▶ [Exercise directions] A faithful copy of each entry below is expected, with the images removed.

Dataset excerpts:
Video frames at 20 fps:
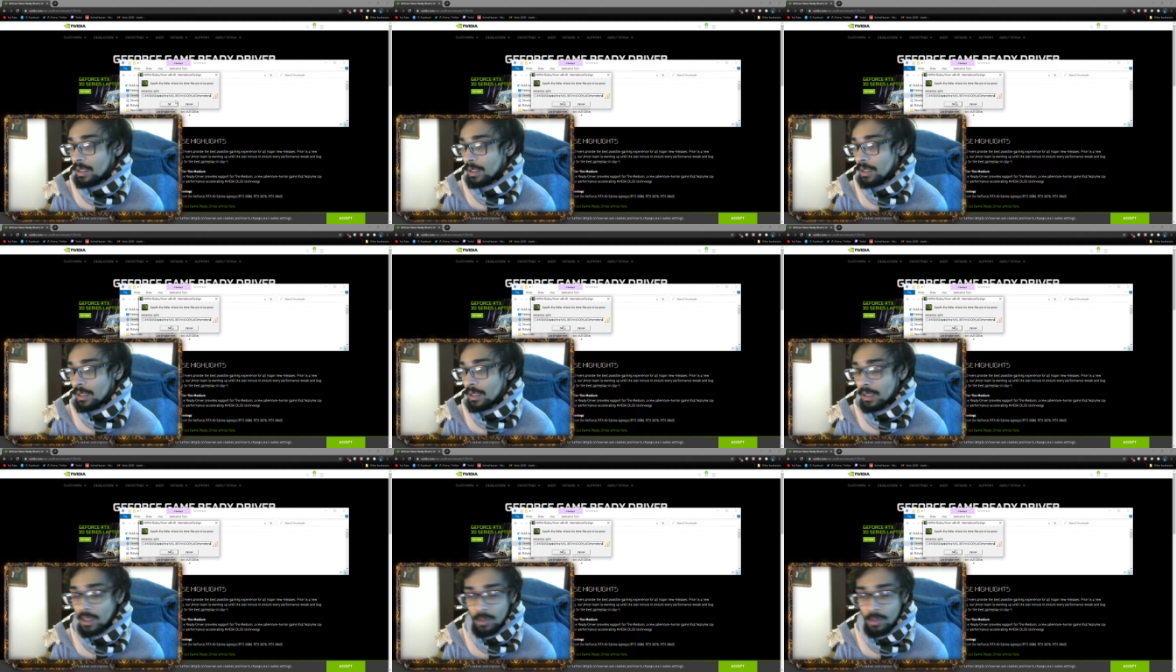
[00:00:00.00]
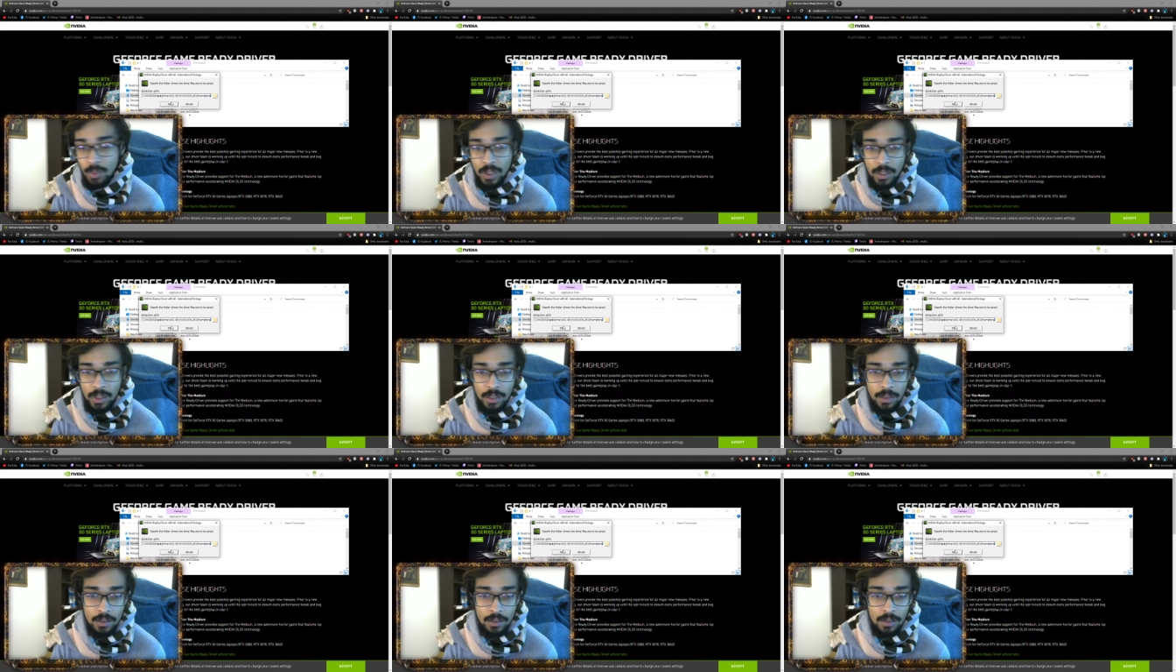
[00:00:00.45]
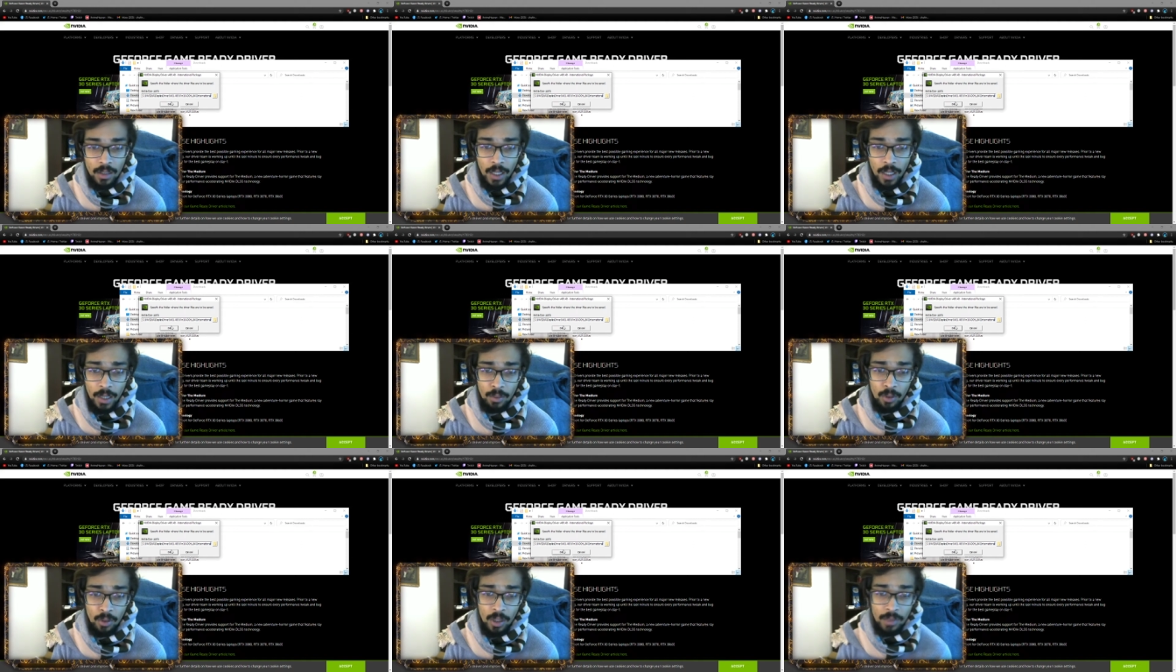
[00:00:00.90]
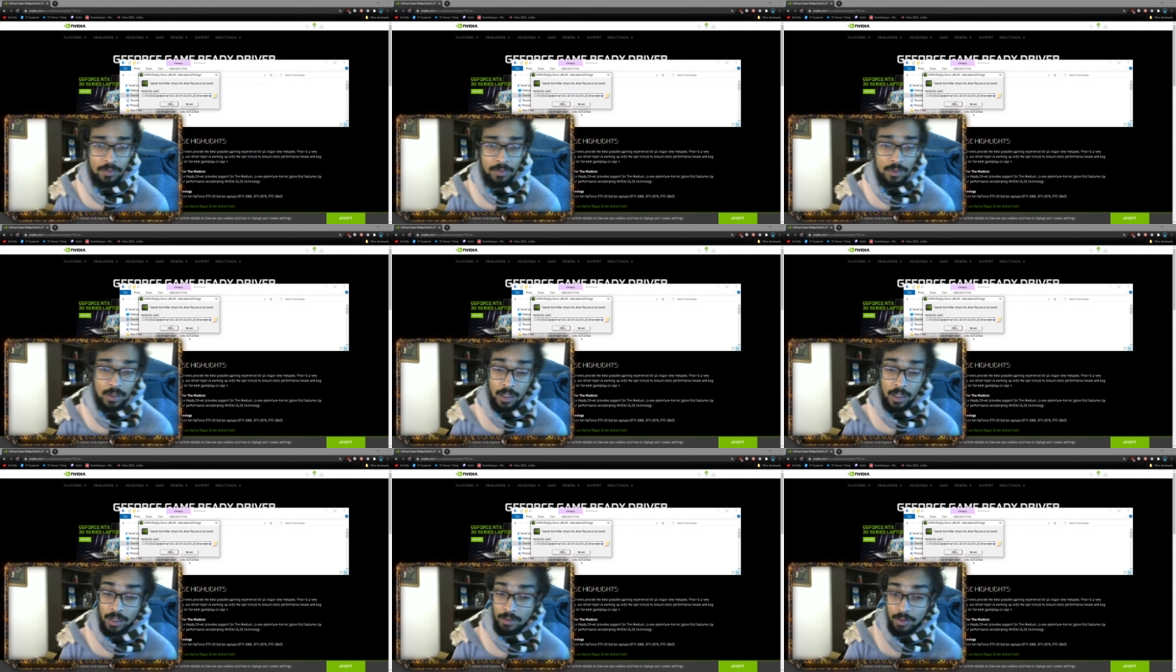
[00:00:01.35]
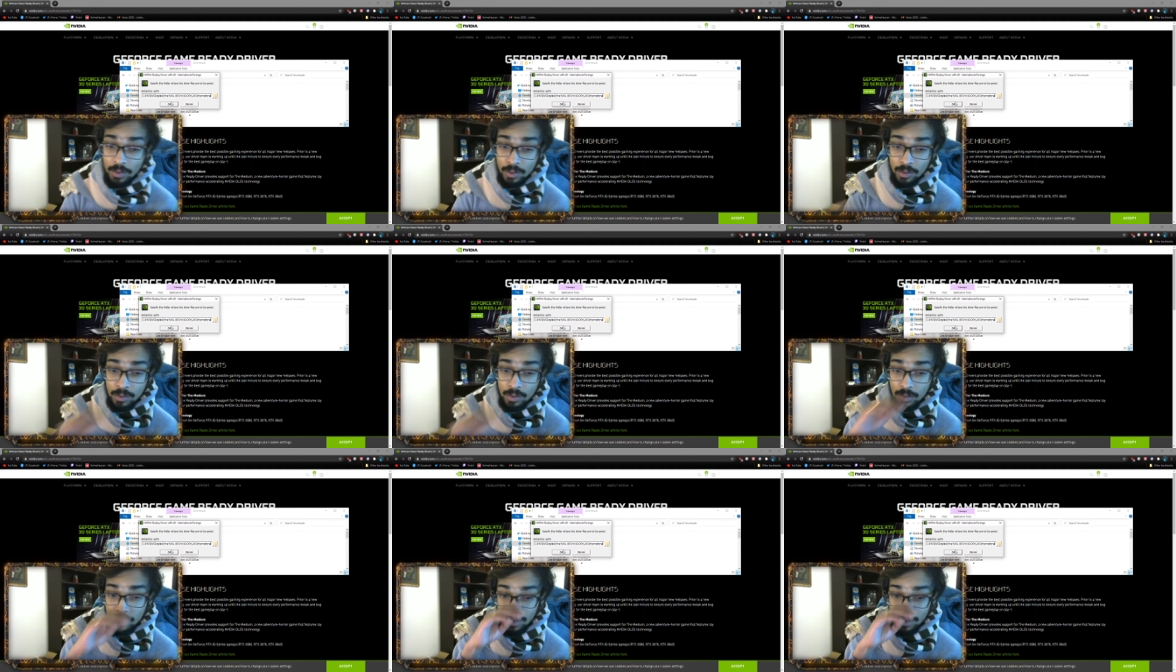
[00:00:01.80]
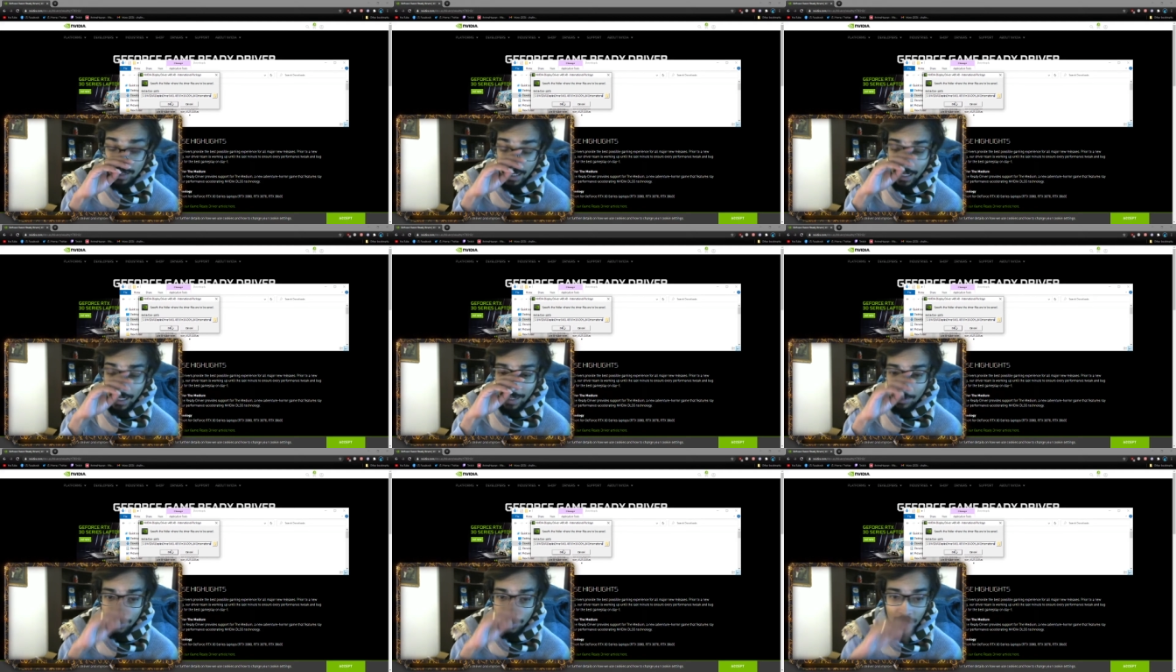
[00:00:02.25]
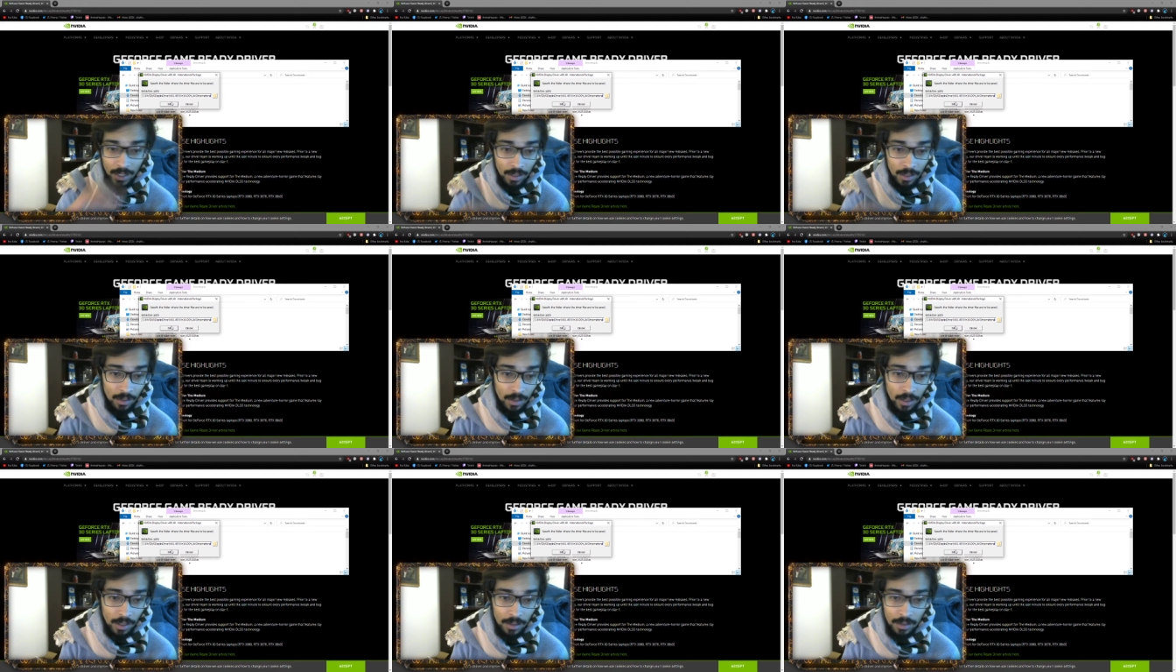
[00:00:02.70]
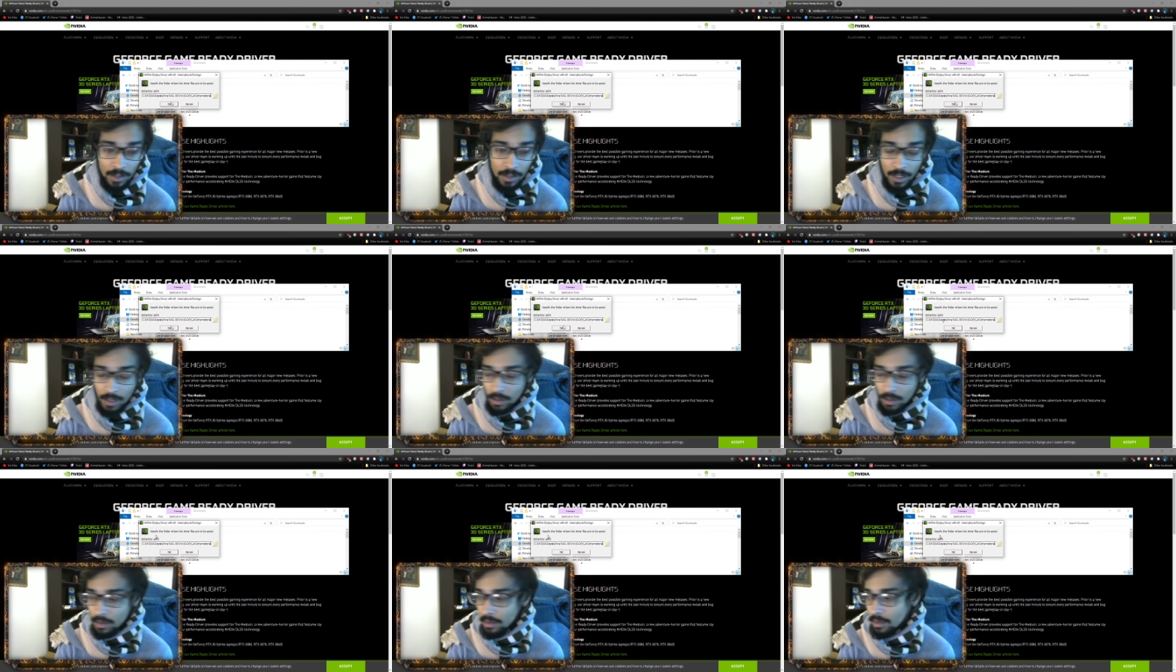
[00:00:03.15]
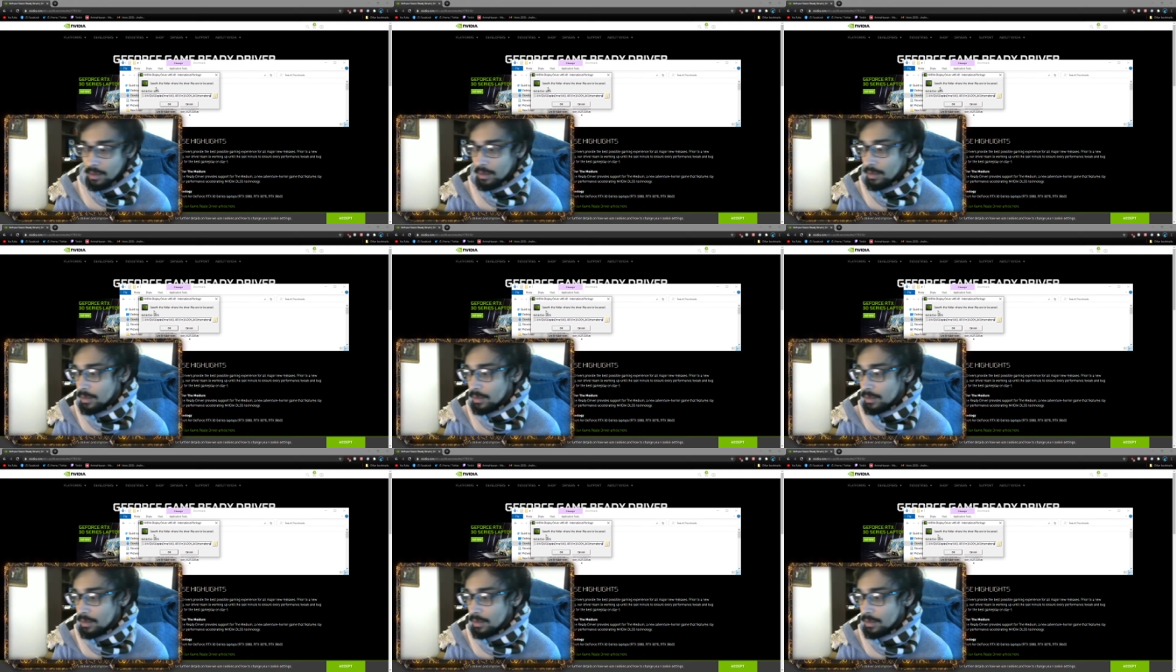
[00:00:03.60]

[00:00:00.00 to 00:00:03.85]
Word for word: keep your D drive or F drive to games and other things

▶ [Result of the task]
Video frames at 20 fps:
[00:00:00.00]
[00:00:00.45]
[00:00:00.90]
[00:00:01.35]
[00:00:01.80]
[00:00:02.25]
[00:00:02.70]
[00:00:03.15]
[00:00:03.60]

[00:00:00.00 to 00:00:03.85]
Word for word: keep your D drive or F drive to games and other things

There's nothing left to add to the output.